Walao eh, I seriously cannot believe I am typing this out. My heart is actually paining right now. I just found out my 19-year-old daughter—someone I raised with everything I could give—is “together” with a man in his late 30s. And the worst part? The guy is married with a whole family at home.
I found out because I saw her Telegram notifications. This “uncle” is giving her a pathetic monthly allowance, and in return, he brings her out to high-end restaurants and bars almost every weekend. I thought she was just hanging out with school friends, but no, she’s out there being a “plus one” for some direct-selling looking guy who probably lies to his wife about “OT-ing” at the office.
When I confronted her, I expected her to be ashamed or at least cry. But no. She just looked at me and said, “Dad, it’s just a transactional thing, why you so kan cheong?”
Transactional? Since when did my daughter’s dignity become a transaction? She knows he has a wife. She knows he has kids. She doesn’t care. She treats it like it’s a normal part-time job, like working at Gong Cha or something. Is this what the youngsters these days think is “cool”? Just because she wants to carry a branded bag and eat Omakase every week, she’s willing to be a home-wrecker?
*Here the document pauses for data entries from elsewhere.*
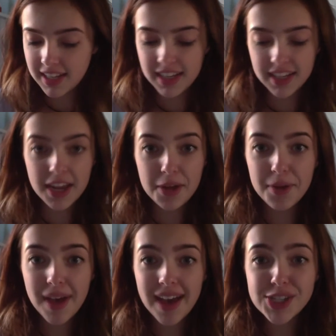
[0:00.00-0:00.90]

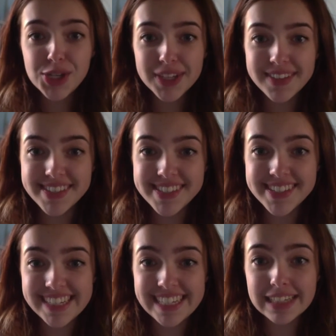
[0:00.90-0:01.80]
Now, as you can
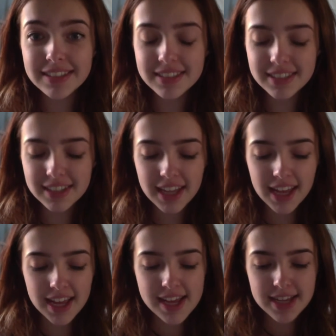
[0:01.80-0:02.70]
see,
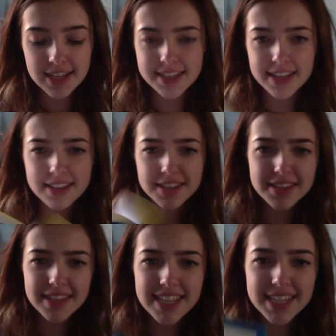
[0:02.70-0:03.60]
since
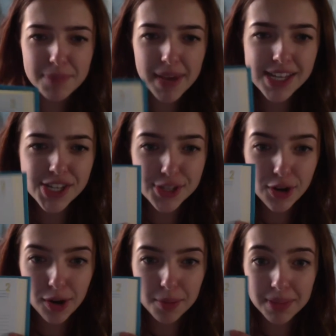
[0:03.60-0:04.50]
these pages
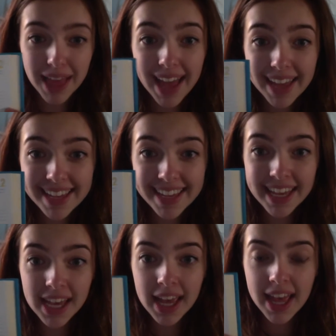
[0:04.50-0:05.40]
are
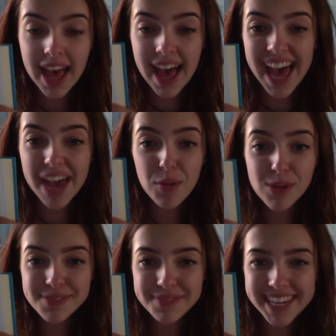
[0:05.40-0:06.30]
blank, I
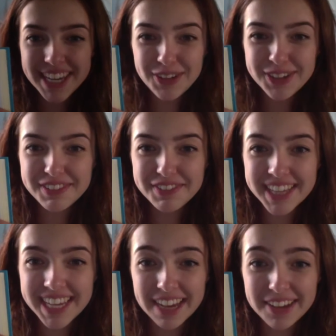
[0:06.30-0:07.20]
wasn't very good at
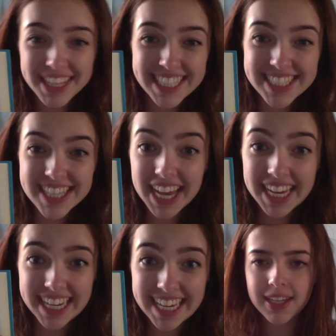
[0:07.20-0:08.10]
filling out this
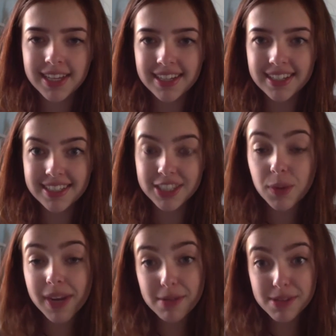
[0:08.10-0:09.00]
diary.
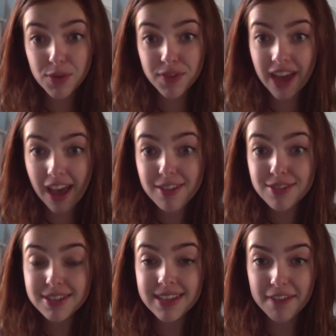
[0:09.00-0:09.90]
So when I was moving
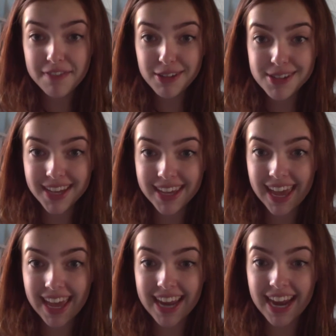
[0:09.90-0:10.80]
house, I found it
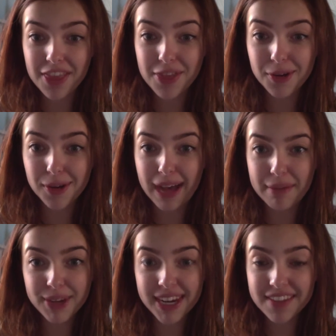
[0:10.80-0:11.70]
again and I thought,
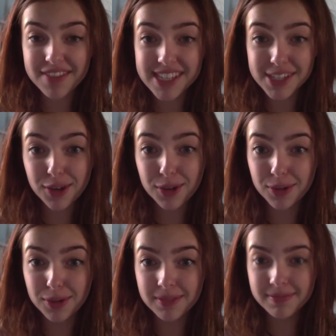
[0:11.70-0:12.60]
I'm going to give this a go.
Honestly, how is this any different from those girls doing “OnlyCrap” or selling photos online? At least those people stay at home and don’t physically destroy another woman’s marriage. She is literally degrading herself for a few hundred bucks and some expensive sashimi, but she acts like she’s a “girlboss” for “hustling.”
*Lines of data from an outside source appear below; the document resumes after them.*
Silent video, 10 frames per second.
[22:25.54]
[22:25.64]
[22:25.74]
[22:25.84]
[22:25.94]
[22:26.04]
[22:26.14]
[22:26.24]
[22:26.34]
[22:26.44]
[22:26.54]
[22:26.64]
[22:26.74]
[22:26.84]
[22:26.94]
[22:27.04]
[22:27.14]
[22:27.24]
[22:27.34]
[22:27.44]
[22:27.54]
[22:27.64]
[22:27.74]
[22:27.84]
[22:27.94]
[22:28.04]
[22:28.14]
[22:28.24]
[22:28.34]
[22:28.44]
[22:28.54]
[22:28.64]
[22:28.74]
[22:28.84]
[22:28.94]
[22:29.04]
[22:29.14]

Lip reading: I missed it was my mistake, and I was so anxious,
I feel like a total failure as a father. We are not rich, but we are not poor. She has food on the table, a roof over her head, and her uni fees are covered. Why must she go and do this kind of “lobang”? It’s so cheap. If she wants money, go and find a real internship or do tuition.
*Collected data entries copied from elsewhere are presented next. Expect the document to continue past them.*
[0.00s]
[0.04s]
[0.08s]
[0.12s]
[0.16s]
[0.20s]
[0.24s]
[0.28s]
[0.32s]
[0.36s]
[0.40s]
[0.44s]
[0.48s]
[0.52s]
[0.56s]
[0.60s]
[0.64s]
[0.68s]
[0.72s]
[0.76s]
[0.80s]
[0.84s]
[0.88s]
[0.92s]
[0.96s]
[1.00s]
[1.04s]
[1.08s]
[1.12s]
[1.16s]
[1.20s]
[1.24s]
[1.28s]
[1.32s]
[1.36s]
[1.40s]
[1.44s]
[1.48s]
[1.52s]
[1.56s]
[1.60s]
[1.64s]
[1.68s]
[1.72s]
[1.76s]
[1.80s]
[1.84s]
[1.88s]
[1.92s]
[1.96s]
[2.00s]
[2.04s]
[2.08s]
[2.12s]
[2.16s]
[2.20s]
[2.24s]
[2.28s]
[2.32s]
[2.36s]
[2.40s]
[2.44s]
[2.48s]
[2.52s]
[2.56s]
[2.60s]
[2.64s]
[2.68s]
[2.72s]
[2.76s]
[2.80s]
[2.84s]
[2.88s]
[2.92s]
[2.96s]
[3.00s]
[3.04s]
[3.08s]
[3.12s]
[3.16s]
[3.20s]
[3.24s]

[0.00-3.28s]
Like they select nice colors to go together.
I’m so disgusted and lost. The values of this generation are really upside down. Everything is about the “aesthetic” and the “lifestyle,” even if you have to sell your soul and your reputation for it. If our relatives or the neighbours find out, where do I put my face? More importantly, how can she live with herself knowing she’s a side-piece?
Does anyone else have kids like this? Is it the social media influence or did I just fail at parenting? I really feel like disowning her, but I also want to save her from this trash life before she realizes—too late—that once you lose your self-respect, no amount of “allowance” can buy it back.